Decisions on funding for the Southern Gateway project are set to be made by councillors behind closed doors next week.
A masterplan for the area, stretching from the law courts to Canal Wharf, was agreed by Chichester District Council in November.
Redevelopment is set to include new homes, commercial space, retail units and other community and leisure facilities, as well as changes to the road layout.
However the scheme has proved controversial as the rejected Freeflow proposal, which proposed a bridge over the railway line and the closure of both level crossings, has received widespread support.
Back in December the project received £5m of Government growth deal funding through the Coast to Capital Local Enterprise Partnership.
CDC cabinet members are due to make a decision on the allocation of these funds on Tuesday March 6, but this item will be held in private and both press and public will be excluded.
Lib Dem councillor Richard Plowman said: “My own view is that the Southern Gateway as approved by the district council is unimaginative, a loss of a once in lifetime opportunity and fails to give a central focus such as a much needed conference, exhibition centre and sort out the level crossings as indicated by the majority of people during consultation and subsequently ignored by cabinet.
“It seems rather strange and perverse that the district council seem very happy to publish the £5 million from central LEP funding but then to go behind closed doors when it comes to their plans.
“Unless there are highly sensitive commercial negotiations which I doubt in the very short time that has elapsed since the council decision this should be part of the public domain and for the people to know what is going on.”
Fellow Lib Dem Jonathan Brown added: “Of course people will be concerned about Southern Gateway plans being debated in secret, especially following the way many felt shut out of the original consultation.
“No imaginative or ambitious options were included for comment and when the ‘Freeflow’ community scheme was put forward to demonstrate proof of concept for a more fitting alternative it was dismissed without proper time being given for this once-only opportunity to be developed.
“No vision was shown then so people are right to be suspicious of further decisions being taken behind closed doors.”
A spokesman for Chichester District Council said: “We want to keep residents and businesses very much involved in this project, and we welcomed their involvement throughout the masterplan stage.
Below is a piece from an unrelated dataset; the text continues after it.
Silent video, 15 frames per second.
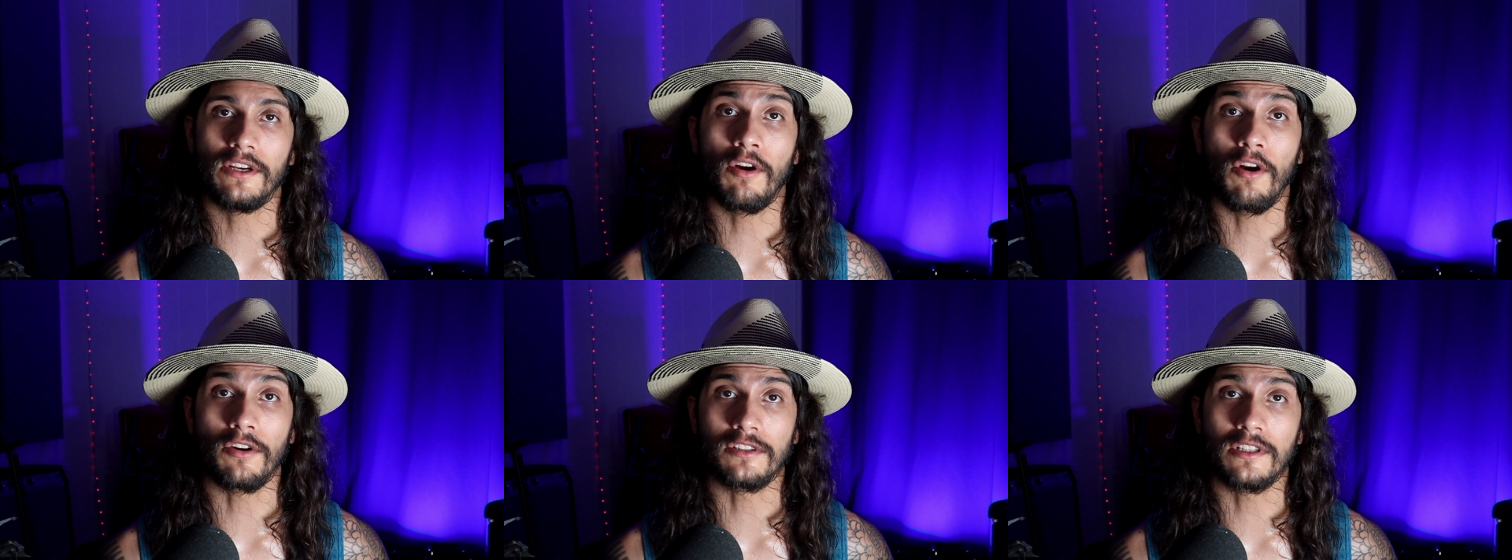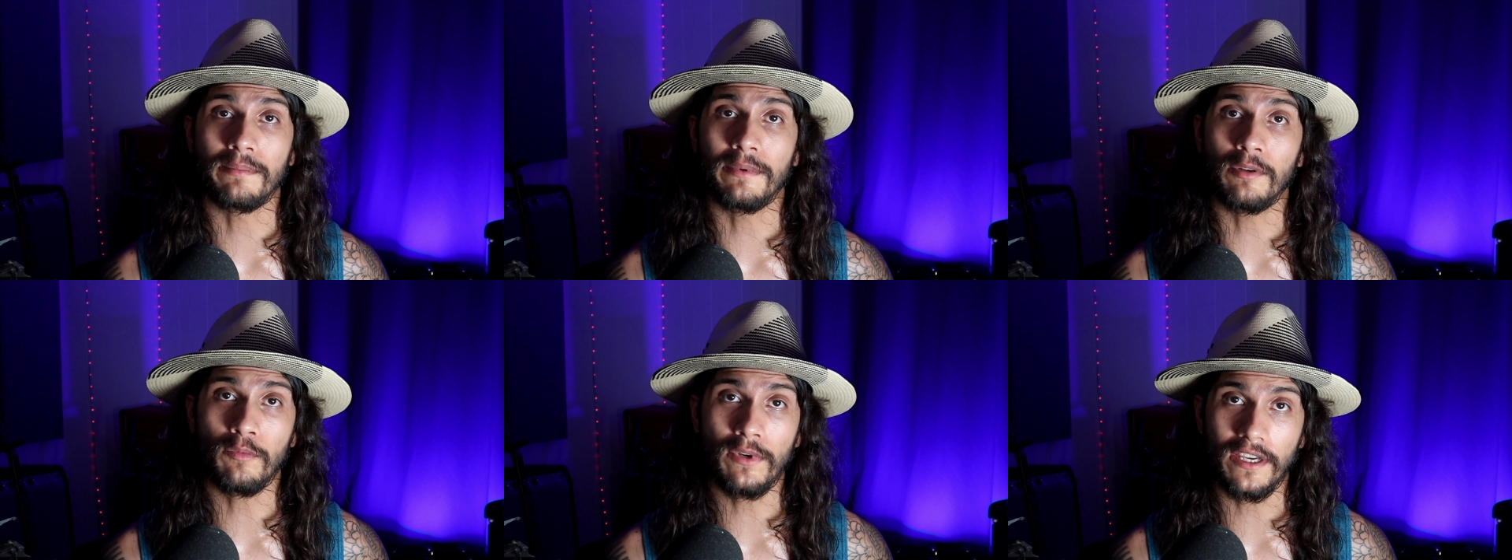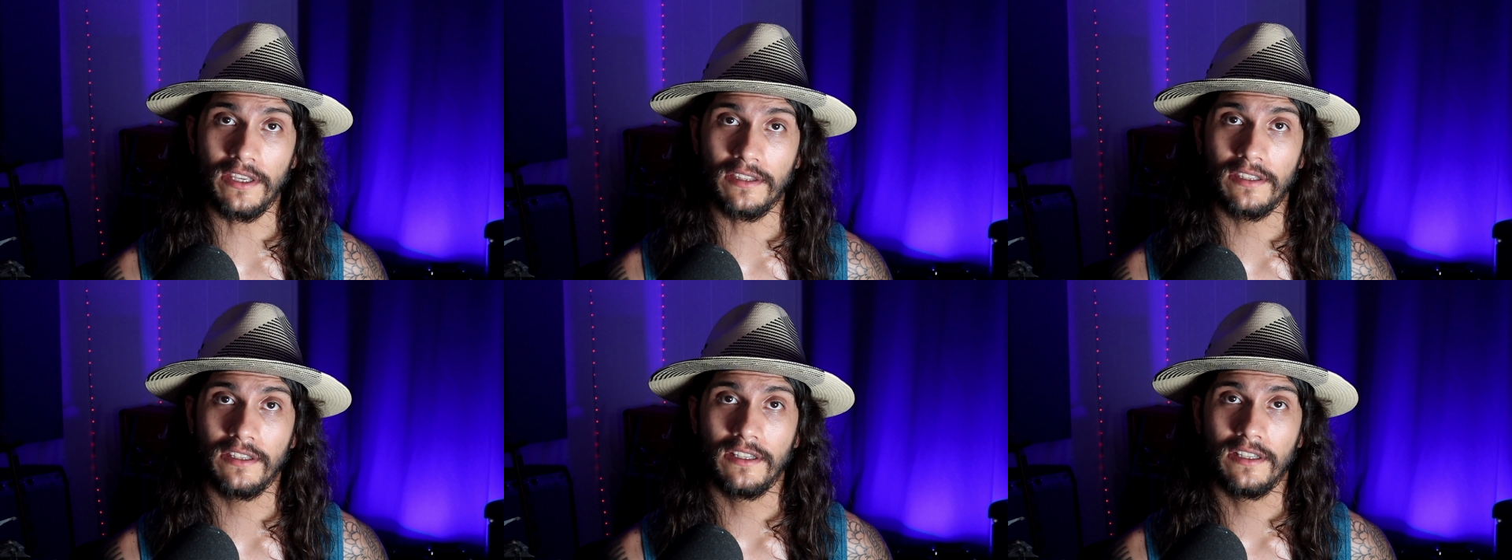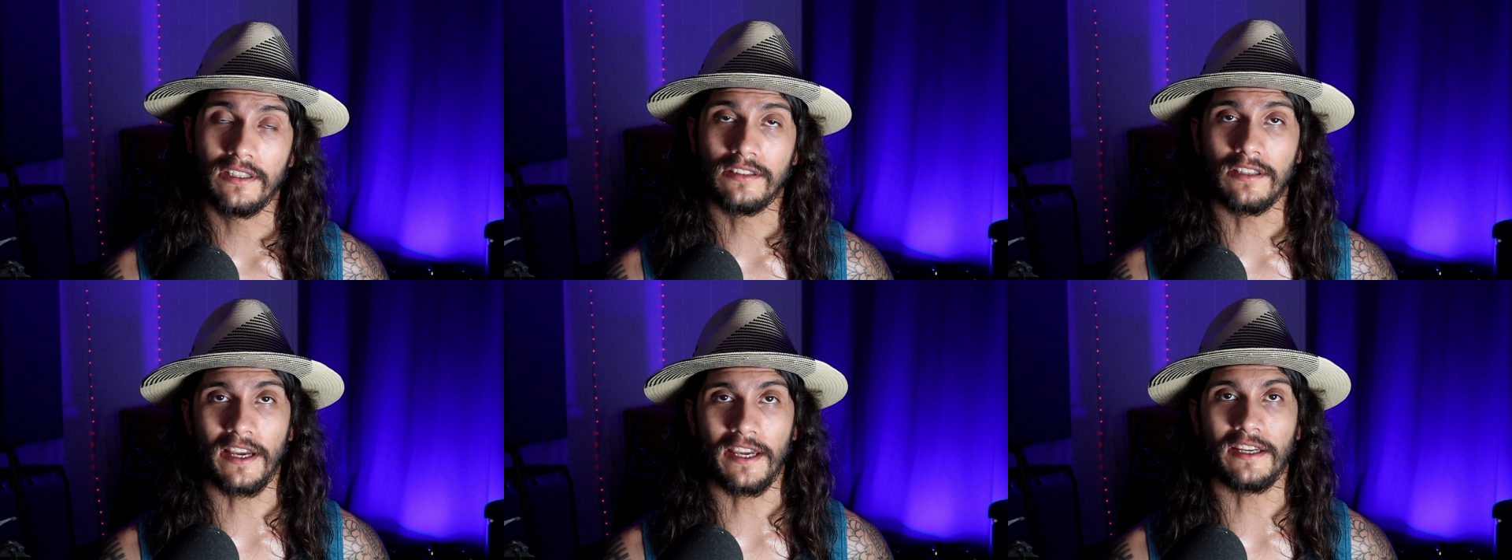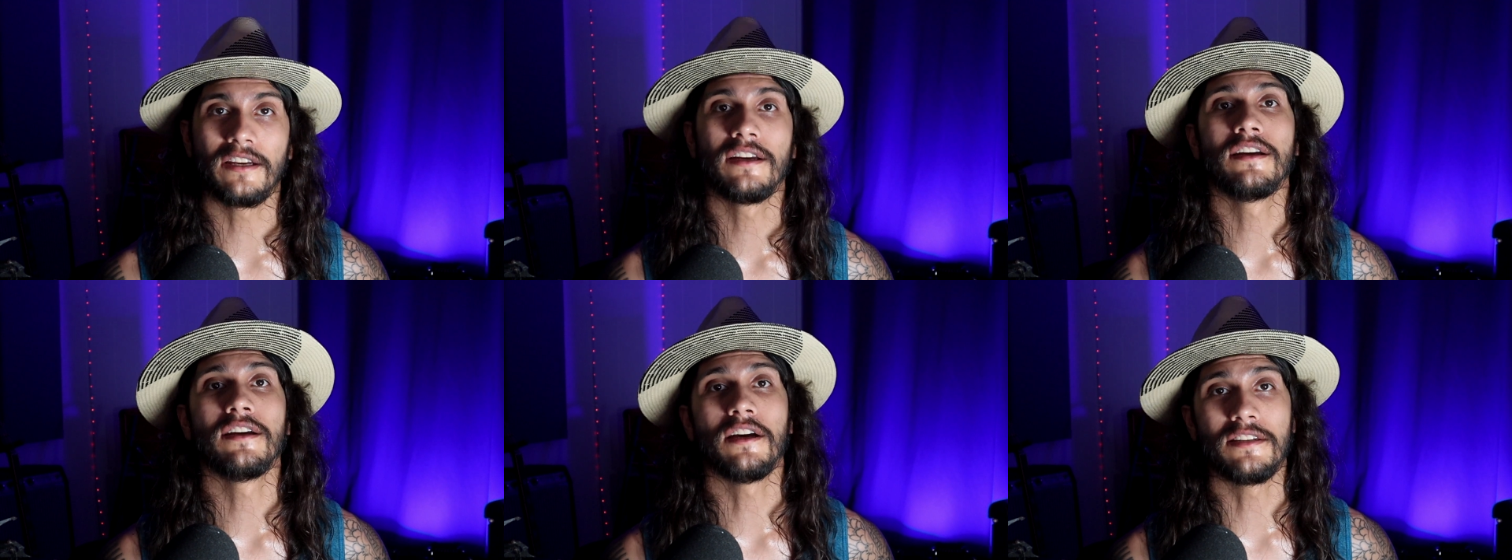hard clipping with,
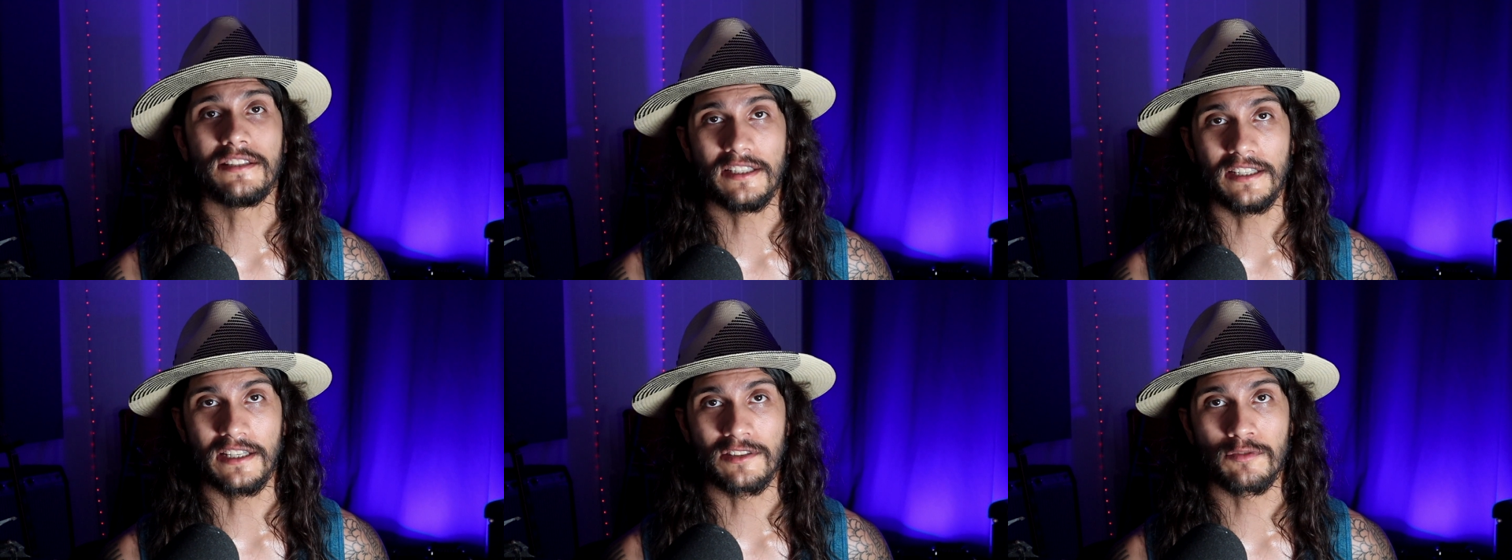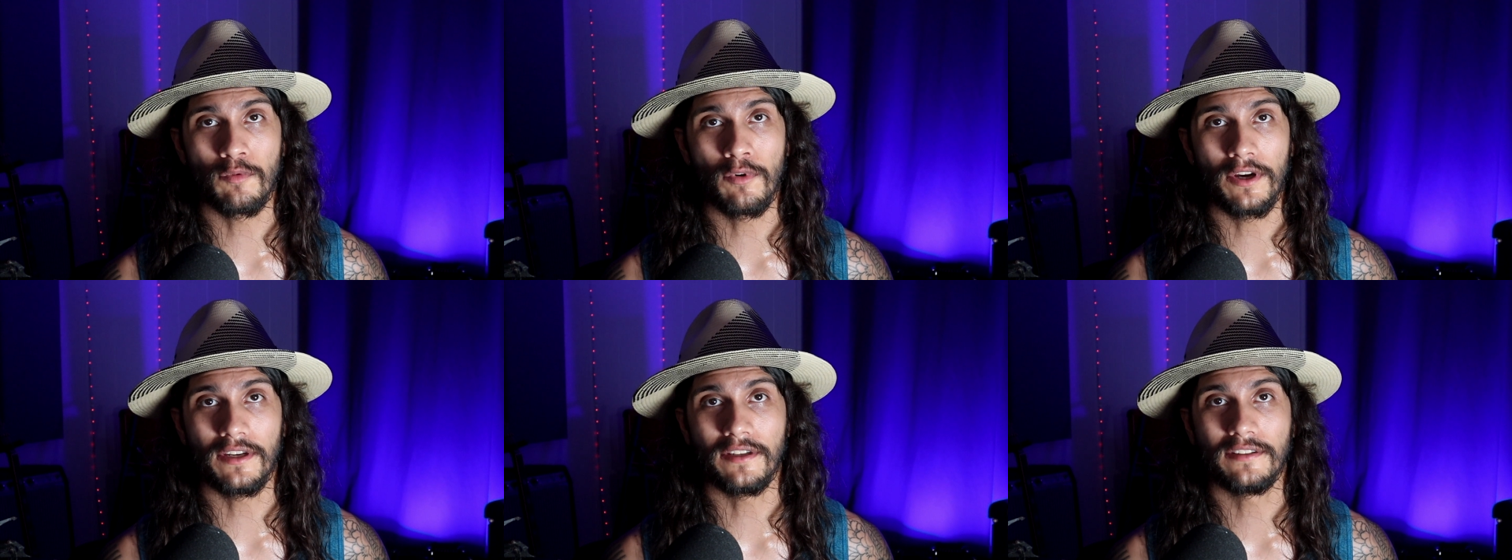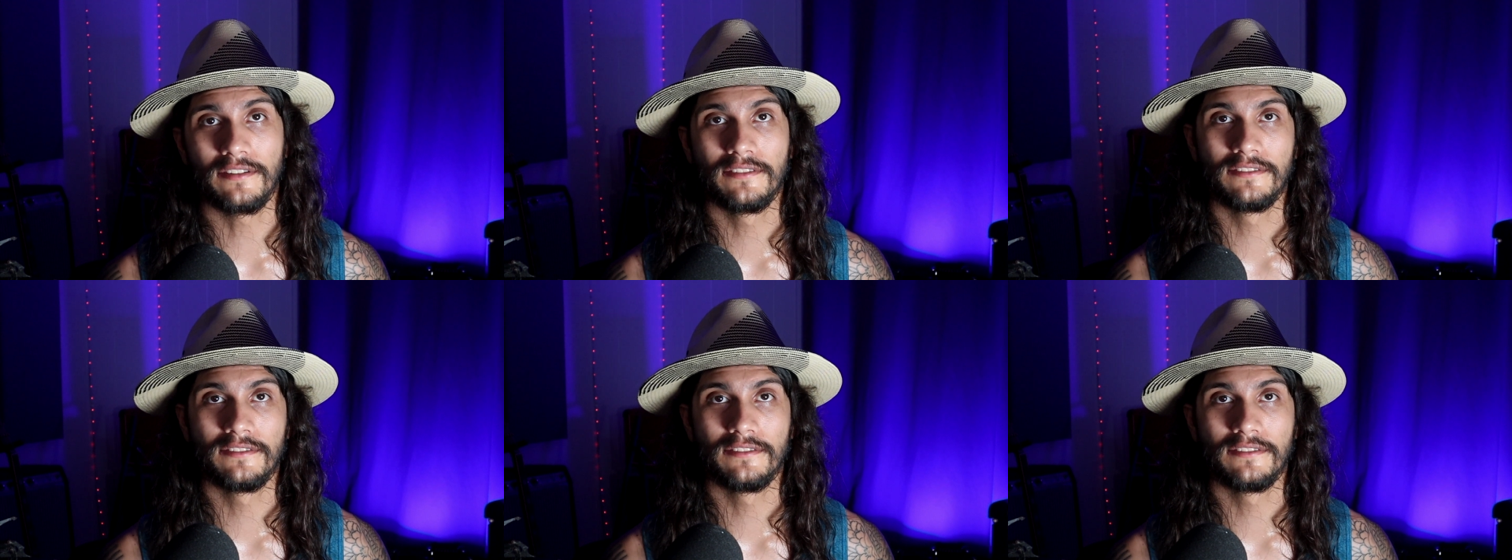like a DS-1.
Residents and businesses were encouraged to have their say throughout this period and their comments were considered and responded to in public.
“We plan to continue engaging with residents and businesses to inform them of progress on this project and we have various plans on how we will do this over the coming months. However, there is certain information that needs to be discussed in private as it is commercially sensitive and would prejudice the delivery of this project. However, the decision that the council makes when it meets on the 6 March will be made public.
“Once we have everything in place we intend on providing regular updates through the media and other forms of communication including a detailed article in our next residents’ magazine.
“We are also in the process of issuing a letter to residents and businesses within and just outside the gateway area to inform them of where we are with the project.”
Back in November Tony Dignum, leader of the council, explained that the Freeflow proposals had been thoroughly examined by officers but would need extremely long ramps for the bridge, would impact both the character of the city and nearby flats and would lead to the loss of too much developable land in the gateway area.
Access to the Stockbridge Road level crossing is set to be limited to buses, emergency vehicles, pedestrians, and cyclists, with a new bus and taxi interchange north and south of the railway station.
Basin Road would be realigned with a new junction on Stockbridge Road, and modifications to the Southgate gyratory reducing the width and number of lanes to improve the pedestrian environment.